Я осторожно потянулся за своей чашкой — занятие совершенно противоестественное, когда сидишь, утонув в огромном мягком кресле, и ухватился за блюдечко. Чашечка была заполнена до краев и пылала желанием поделиться своим горячим содержимым со всем окружающим, включая стол, пол, кресло и мою одежду. Посему, держа ее на блюдечке как факел с олимпийским огнем, я не менее осторожно начал вползать на кресло обратно. Где-то за десяток сантиметров до заветной цели рука дрогнула, и чашечка тут же выпустила густую коричневую крокодиловую слезу по своему боку. Разозлившись, я плюнул на аккуратность и быстро вернулся в нормальное сидячее положение, что стоило еще двух коричневых следов на чашке, но теперь, наконец-то, я мог продегустировать напиток.

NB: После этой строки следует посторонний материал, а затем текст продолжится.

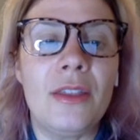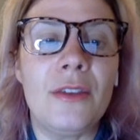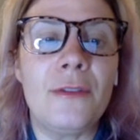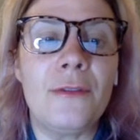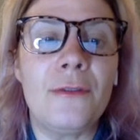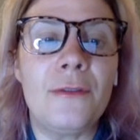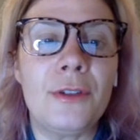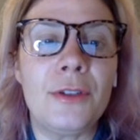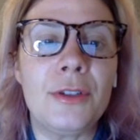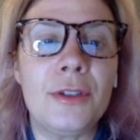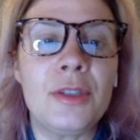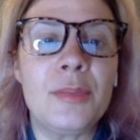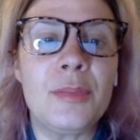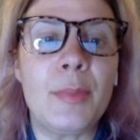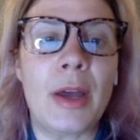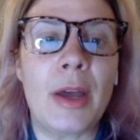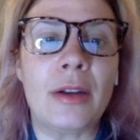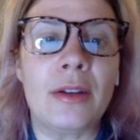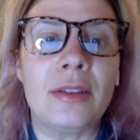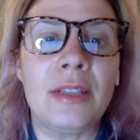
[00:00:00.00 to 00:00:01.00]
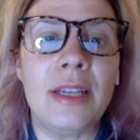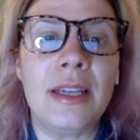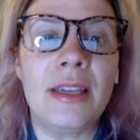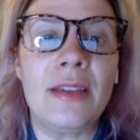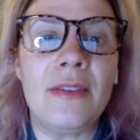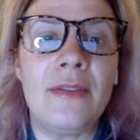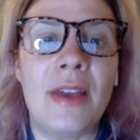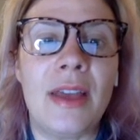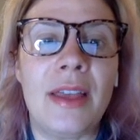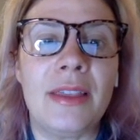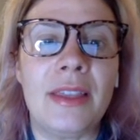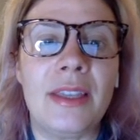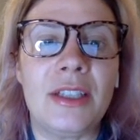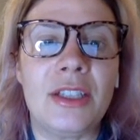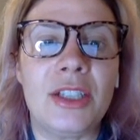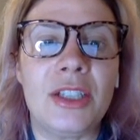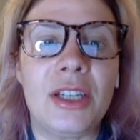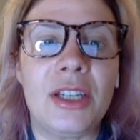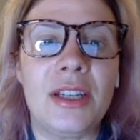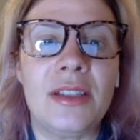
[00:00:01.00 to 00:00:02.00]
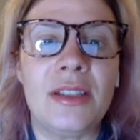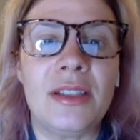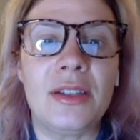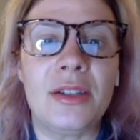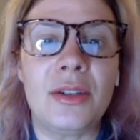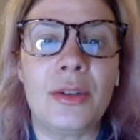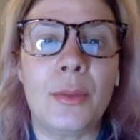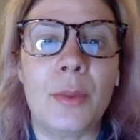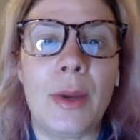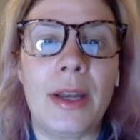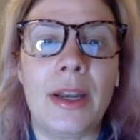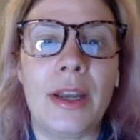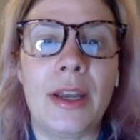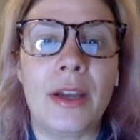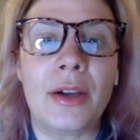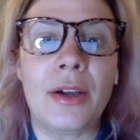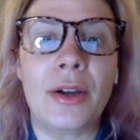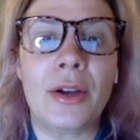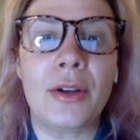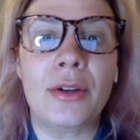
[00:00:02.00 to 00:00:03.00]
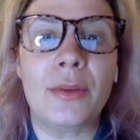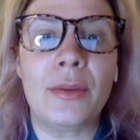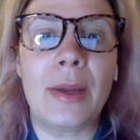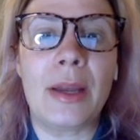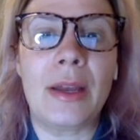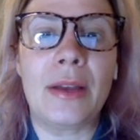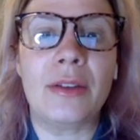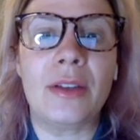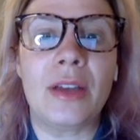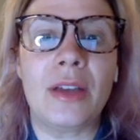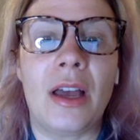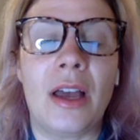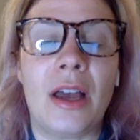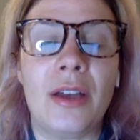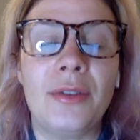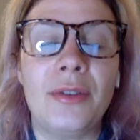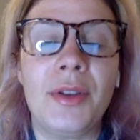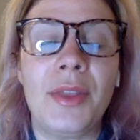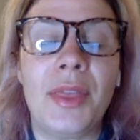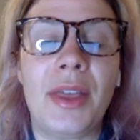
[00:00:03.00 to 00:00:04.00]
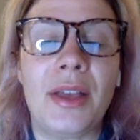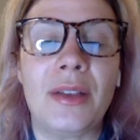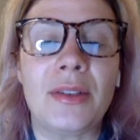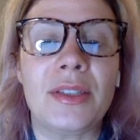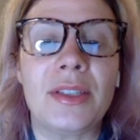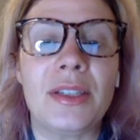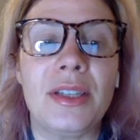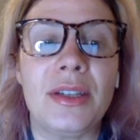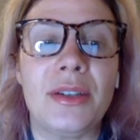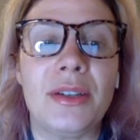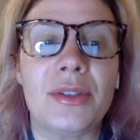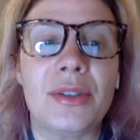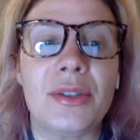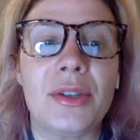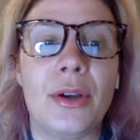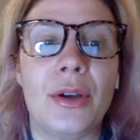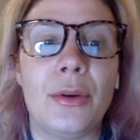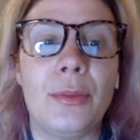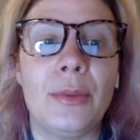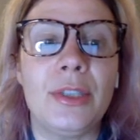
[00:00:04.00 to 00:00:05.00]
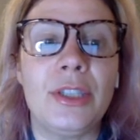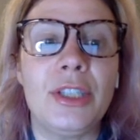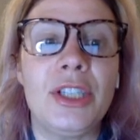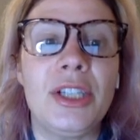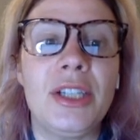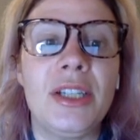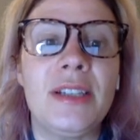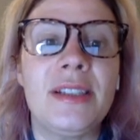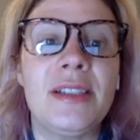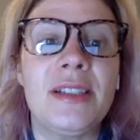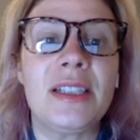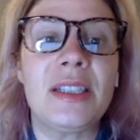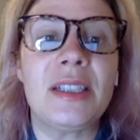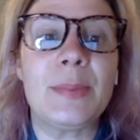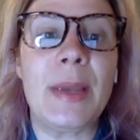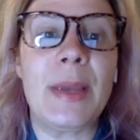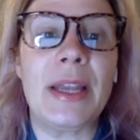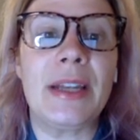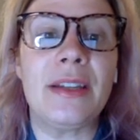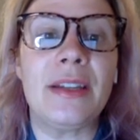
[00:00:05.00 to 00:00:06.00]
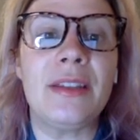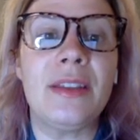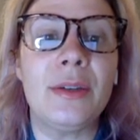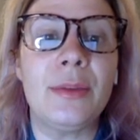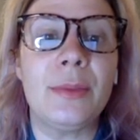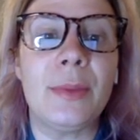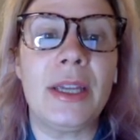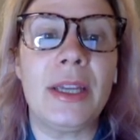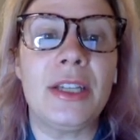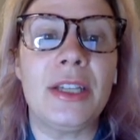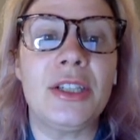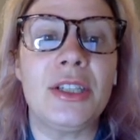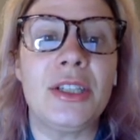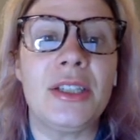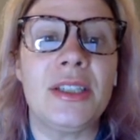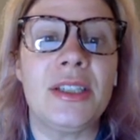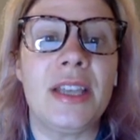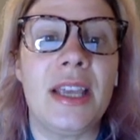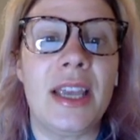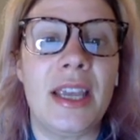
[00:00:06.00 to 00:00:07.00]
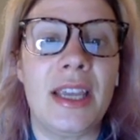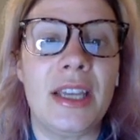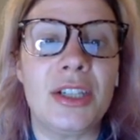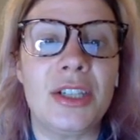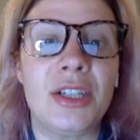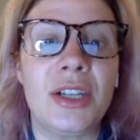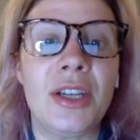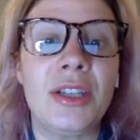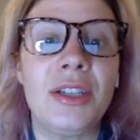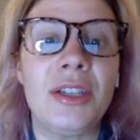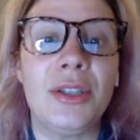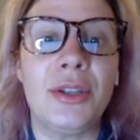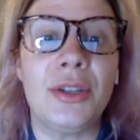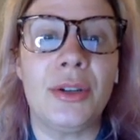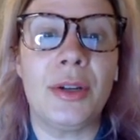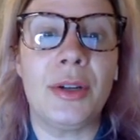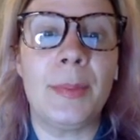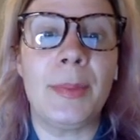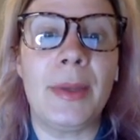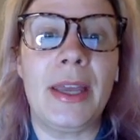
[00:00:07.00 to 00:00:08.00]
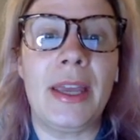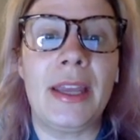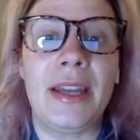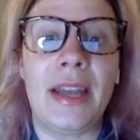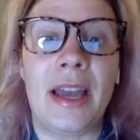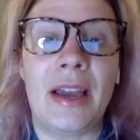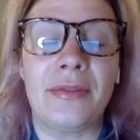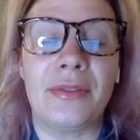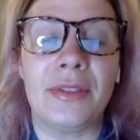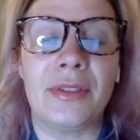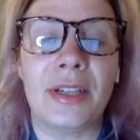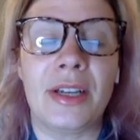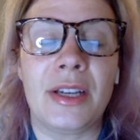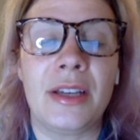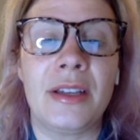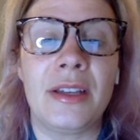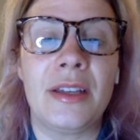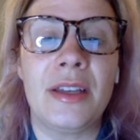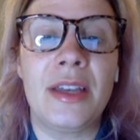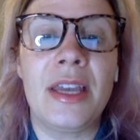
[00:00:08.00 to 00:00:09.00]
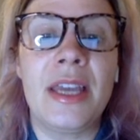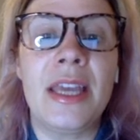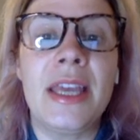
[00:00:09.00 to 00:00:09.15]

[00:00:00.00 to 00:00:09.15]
The first bottleneck event that cheetahs underwent occurred around 100,000 years ago when cheetahs expanded their range into Asia, Europe, and Africa.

Проще было эту чашечку пролевитировать к себе, пришла в голову запоздалая мысль, пока я представлял как по-идиотски я только что выглядел. Впрочем, ладно, и так сойдет. Зато тренировка в координации движений, решил я про себя и, принюхавшись, осторожно отпил маленький глоток. И чуть не поперхнулся. Андрей оказался любителем кофе по-турецки, то есть без сахара. А если учесть, что это и правда был ядреный эспрессо — как когда в хорошем аппарате вроде DeLonghi кладут двойную порцию, а воды пускают хорошо, если на одну — то ощущения вышли сильные.